Data provided:
━━━

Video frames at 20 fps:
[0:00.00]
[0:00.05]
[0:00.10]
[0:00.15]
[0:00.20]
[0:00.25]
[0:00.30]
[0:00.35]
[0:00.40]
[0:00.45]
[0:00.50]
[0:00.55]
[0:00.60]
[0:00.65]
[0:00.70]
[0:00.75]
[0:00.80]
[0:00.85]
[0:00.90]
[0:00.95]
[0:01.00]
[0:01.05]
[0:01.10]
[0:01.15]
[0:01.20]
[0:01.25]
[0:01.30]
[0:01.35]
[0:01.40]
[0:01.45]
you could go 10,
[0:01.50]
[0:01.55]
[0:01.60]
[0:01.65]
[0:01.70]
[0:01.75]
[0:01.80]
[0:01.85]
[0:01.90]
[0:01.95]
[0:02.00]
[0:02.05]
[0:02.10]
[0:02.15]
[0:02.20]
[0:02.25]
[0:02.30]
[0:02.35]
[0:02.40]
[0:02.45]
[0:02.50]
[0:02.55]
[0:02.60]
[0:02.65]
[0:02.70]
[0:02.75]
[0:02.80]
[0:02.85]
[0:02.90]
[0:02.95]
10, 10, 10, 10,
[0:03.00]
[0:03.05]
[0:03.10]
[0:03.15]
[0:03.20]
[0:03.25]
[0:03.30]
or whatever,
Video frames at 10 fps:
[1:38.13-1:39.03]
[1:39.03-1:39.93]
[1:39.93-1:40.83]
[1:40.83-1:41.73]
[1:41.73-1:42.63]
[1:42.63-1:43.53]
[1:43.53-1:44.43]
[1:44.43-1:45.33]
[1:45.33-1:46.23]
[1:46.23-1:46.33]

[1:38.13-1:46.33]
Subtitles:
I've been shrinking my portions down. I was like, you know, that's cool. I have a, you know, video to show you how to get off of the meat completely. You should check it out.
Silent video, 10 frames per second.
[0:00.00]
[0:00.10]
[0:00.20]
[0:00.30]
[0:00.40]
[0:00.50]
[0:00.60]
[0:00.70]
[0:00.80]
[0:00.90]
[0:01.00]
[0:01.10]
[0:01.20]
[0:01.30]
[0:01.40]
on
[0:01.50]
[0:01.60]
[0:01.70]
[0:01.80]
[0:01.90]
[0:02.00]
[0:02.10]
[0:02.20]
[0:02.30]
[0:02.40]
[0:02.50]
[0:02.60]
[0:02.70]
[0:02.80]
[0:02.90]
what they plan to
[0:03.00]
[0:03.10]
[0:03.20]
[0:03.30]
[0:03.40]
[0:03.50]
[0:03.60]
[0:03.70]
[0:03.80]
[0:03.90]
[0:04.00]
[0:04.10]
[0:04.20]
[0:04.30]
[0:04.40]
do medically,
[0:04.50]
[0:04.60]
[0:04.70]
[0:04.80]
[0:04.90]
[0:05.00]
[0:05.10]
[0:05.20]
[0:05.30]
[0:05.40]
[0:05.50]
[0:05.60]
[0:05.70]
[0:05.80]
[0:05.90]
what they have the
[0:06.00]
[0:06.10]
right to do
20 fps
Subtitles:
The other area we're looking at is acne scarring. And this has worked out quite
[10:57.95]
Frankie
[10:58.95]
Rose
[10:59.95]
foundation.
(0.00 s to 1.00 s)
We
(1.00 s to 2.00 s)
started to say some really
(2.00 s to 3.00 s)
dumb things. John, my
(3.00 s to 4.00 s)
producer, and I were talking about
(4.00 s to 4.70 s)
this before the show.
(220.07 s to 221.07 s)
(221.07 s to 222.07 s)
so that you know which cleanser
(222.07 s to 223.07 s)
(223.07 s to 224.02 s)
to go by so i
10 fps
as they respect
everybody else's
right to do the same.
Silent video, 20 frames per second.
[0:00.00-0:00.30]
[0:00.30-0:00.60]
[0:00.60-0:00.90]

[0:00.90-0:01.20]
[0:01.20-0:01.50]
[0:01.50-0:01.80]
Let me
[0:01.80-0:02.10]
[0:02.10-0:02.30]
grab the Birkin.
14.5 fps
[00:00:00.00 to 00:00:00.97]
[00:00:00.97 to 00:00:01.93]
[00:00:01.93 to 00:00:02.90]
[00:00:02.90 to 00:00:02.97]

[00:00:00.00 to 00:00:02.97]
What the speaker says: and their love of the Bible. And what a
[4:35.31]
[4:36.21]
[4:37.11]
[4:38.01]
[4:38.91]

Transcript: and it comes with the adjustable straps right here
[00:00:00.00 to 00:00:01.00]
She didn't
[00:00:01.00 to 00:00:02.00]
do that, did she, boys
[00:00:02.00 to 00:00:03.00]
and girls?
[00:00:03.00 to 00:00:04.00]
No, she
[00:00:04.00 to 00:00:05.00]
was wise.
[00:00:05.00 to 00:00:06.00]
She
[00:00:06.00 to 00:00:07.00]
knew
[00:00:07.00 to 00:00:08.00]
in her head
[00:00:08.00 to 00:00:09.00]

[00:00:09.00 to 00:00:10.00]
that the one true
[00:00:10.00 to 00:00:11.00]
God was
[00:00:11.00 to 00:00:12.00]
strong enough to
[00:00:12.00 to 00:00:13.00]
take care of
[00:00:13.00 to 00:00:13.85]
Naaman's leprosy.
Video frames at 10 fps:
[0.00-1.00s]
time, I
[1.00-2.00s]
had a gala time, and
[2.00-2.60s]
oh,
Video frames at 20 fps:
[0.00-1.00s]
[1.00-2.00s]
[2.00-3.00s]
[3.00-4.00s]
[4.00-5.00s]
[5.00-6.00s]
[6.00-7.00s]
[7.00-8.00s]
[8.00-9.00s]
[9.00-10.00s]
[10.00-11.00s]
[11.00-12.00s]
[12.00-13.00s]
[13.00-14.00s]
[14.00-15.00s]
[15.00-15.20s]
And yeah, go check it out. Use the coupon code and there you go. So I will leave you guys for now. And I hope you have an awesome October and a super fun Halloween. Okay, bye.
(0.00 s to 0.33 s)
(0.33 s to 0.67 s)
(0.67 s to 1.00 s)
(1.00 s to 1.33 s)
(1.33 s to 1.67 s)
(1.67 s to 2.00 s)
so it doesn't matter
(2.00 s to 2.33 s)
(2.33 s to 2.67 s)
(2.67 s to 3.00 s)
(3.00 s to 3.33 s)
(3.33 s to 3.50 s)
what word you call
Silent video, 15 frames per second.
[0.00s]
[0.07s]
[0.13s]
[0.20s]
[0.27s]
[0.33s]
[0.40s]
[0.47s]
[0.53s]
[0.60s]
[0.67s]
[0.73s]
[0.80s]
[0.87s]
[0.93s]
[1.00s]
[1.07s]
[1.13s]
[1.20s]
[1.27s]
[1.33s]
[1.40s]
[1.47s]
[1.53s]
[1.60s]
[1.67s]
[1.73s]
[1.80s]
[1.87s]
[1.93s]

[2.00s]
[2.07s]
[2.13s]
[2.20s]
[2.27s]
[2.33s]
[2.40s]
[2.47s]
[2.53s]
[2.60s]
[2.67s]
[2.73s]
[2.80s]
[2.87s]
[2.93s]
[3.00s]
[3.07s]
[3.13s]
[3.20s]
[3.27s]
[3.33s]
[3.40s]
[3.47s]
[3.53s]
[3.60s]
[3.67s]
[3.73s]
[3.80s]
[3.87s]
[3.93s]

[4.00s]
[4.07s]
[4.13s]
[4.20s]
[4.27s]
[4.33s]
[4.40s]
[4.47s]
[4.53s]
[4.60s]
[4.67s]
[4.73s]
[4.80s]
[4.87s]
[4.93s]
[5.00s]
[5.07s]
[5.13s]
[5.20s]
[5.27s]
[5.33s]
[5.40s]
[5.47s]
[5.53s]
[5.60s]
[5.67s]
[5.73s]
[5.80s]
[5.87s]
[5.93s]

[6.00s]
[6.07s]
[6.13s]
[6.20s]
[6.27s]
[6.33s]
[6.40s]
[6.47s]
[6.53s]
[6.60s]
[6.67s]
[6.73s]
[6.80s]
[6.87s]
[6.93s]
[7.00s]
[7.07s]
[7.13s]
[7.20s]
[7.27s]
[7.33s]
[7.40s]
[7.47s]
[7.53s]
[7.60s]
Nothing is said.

━━━

Exercise prompt: Copy out every line of the material above that contains the string "frames".

Result of the exercise:
Video frames at 20 fps:
Video frames at 10 fps:
Silent video, 10 frames per second.
Silent video, 20 frames per second.
Video frames at 10 fps:
Video frames at 20 fps:
Silent video, 15 frames per second.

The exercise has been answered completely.